Opel legt heute die Karten auf den Tisch. Und das ist höchste Zeit. Die Gerüchteküche brodelt über, eine Hiobsbotschaft jagt die nächste. Und: Der deutsche Autobauer ist längst zum Spielball der Politik geworden. Das dürfte nicht ohne Folgen bleiben.

DÜSSELDORF/BERLIN. Das Schicksal des deutschen Autobauers Opel bewegt die Republik. Heute muss die Traditionsmarke Farbe bekennen und ihr Sanierungskonzept auf den Tisch legen. Höchste Zeit, denn die Gerüchte rund um den Autobauer nehmen kein Ende. Täglich machen neue Spekulationen die Runde – auch am Freitag.

Nachdem die Nachrichtenagentur dpa ohne Angabe von Quellen berichtete, dass Opel eine hohe Milliardensumme an Bürgschaften benötige - was von Opel-Chef Hans H. Demant dementiert wurde - folgen prompt die nächsten Hiobsbotschaften.

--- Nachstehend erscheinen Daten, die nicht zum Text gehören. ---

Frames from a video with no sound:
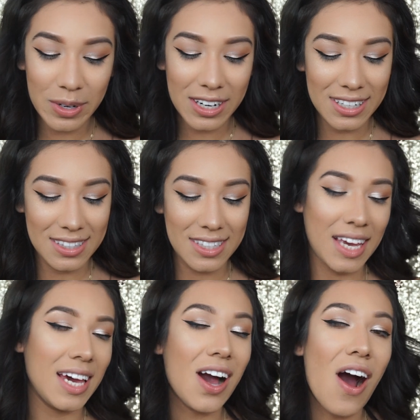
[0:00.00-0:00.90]
We're gonna
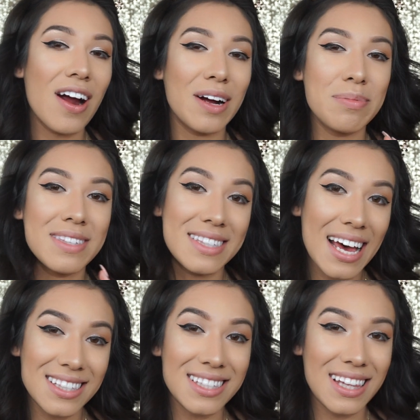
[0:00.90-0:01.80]
take our
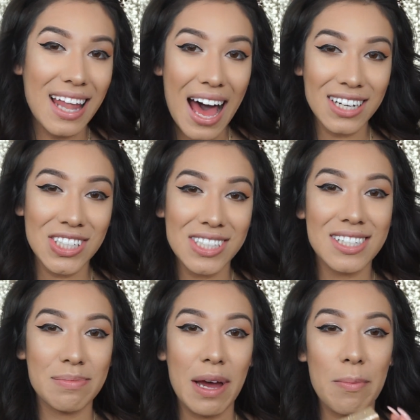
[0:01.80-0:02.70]
Obsessed
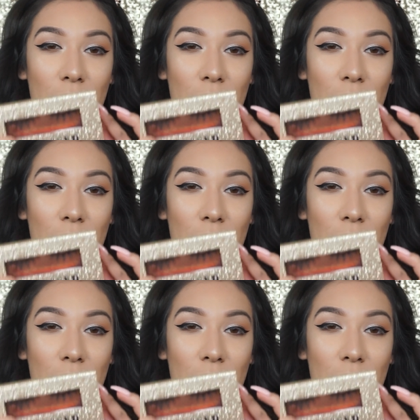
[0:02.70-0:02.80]
lashes, my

So meldet etwa die "Frankfurter Allgemeine Zeitung", dass der zum US-amerikanischen Mutterkonzern General Motors (GM) gehörende Autobauer gar nicht mehr im Besitz der eigenen Patente sei.

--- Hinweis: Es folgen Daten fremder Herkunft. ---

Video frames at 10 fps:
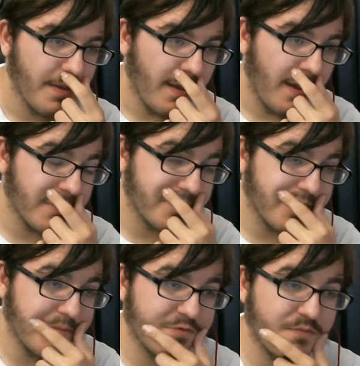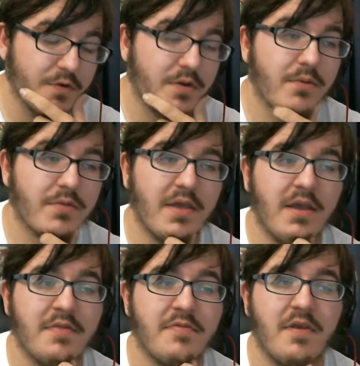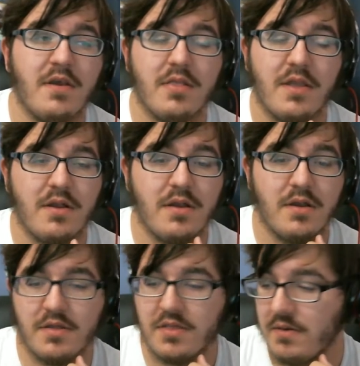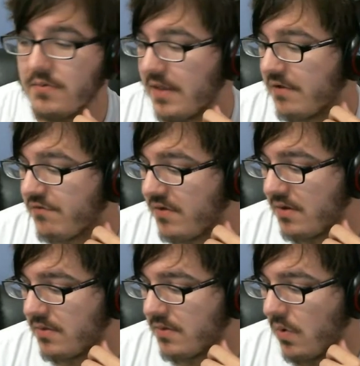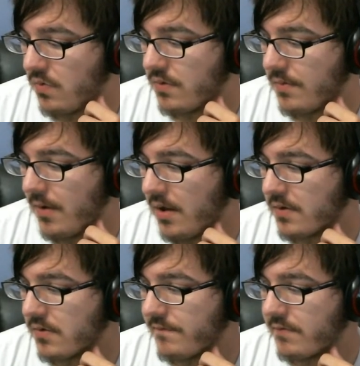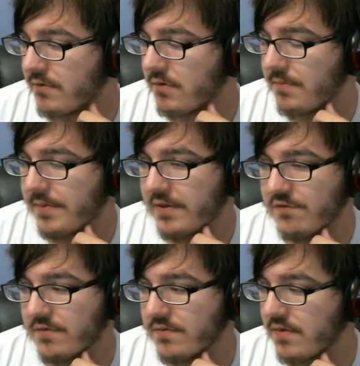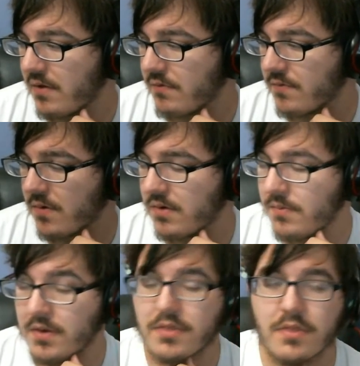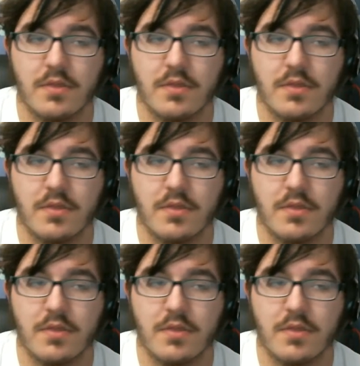I was pretty much working with a headset. Like, I think it was actually an older model of the Turtle Beaches that I was working with.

Diese, so das Blatt unter Berufung auf nicht namentlich genannte Mitarbeiter, seien vor vier Jahren an eine Gesellschaft von General Motors im US-Bundesstaat Delaware mit dem Namen GM GTO abgetreten worden. Wirklich erstaunlich an dieser Nachricht ist unter dem Strich genommen allerdings wenig: Seit Beginn der Diskussion rund um Opel hatten Experten und Opel-Betriebsrat klar gestellt, dass Opel vollintegrierter Bestandteil von GM und nicht im Besitz der Patente sei.

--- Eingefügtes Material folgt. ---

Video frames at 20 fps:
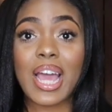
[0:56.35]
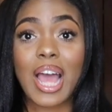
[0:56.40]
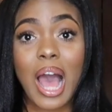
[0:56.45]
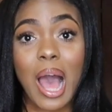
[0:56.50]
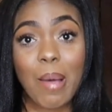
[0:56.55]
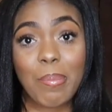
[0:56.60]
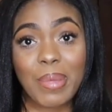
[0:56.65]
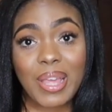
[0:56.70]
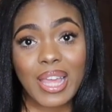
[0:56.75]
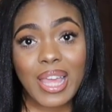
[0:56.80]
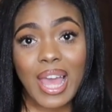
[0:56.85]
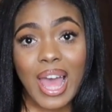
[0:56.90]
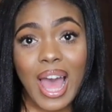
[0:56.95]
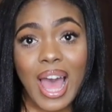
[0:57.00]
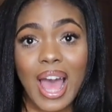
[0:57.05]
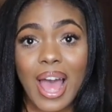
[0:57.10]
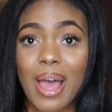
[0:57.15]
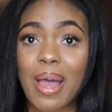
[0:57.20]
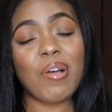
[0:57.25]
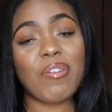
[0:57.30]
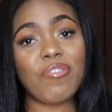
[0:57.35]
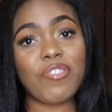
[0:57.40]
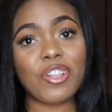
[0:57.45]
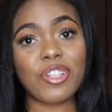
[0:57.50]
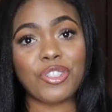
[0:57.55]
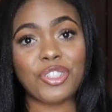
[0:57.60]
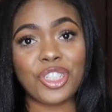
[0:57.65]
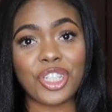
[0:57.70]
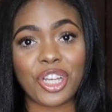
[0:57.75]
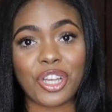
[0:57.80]
copycat
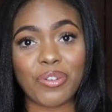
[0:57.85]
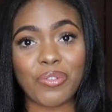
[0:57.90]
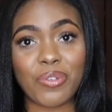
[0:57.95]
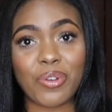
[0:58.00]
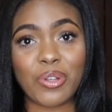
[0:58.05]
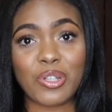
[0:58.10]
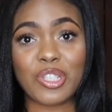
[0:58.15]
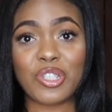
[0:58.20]
buffalo chicken roll,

Auch über eine Zerlegung von Opel, sprich die Schließung oder den Verkauf einzelner Werke, wird kurz vor dem Moment der Wahrheit gerne spekuliert. Bereits vor zehn Tagen hatte die Nachrichtenagentur Bloomberg berichtet, dass das profitable Werk in Eisenach einen neuen Eigentümer finden könne. Nun will die "Financial Times Deutschland" einen potenziellen Käufer gefunden haben: nämlich Daimler, der dies postwendend dementierte. Kein Wunder. Daimler kann derzeit seine eigenen Fabriken nicht mal auslasten und muss zum Mittel der Kurzarbeit und Blockpause greifen. So gesehen kann Daimler derzeit alles gebrauchen, aber nicht noch zusätzliche Kapazitäten, was freilich auch durch die Bank wohl für alle anderen Autohersteller gelten dürfte.

Neu ist die Spekulation rund um Daimler und Opel indes übrigens auch nicht. Autoanalyst Uwe Treckmann von der Dresdner Bank hatte in verschiedenen Medien, auch bei Handelsblatt.com, eine enge Kooperation von BMW, Daimler und Opel für sinnvoll gehalten - aus der bislang noch nichts geworden ist. Professor Wolfgang Meinig von der Forschungsstelle für Automobilwirtschaft an der Uni Bamberg hatte mit Blick auf die nicht enden wollende Gerüchteflut zu Handelsblatt.com gesagt, dass negative Spekulationen dem Autobauer nicht helfen, sondern schaden würden. Käufer und Zulieferer würden dadurch nur unnötig verunsichert.

Verunsichert sind auch die Mitarbeiter von Opel, die jüngst zu Tausenden europaweit für ihren Arbeitgeber und den Erhalt ihrer Jobs auf die Straße gingen - und anstonsten ohnmächtig am Radion, in der Zeitung oder vor dem Fernseher mitverfolgen müssen, welches Unwetter sich da über Opel zusammenbraut - von dem bis jetzt eigentlich noch gar nicht klar ist, wie dramatisch es letztlich ausfällt.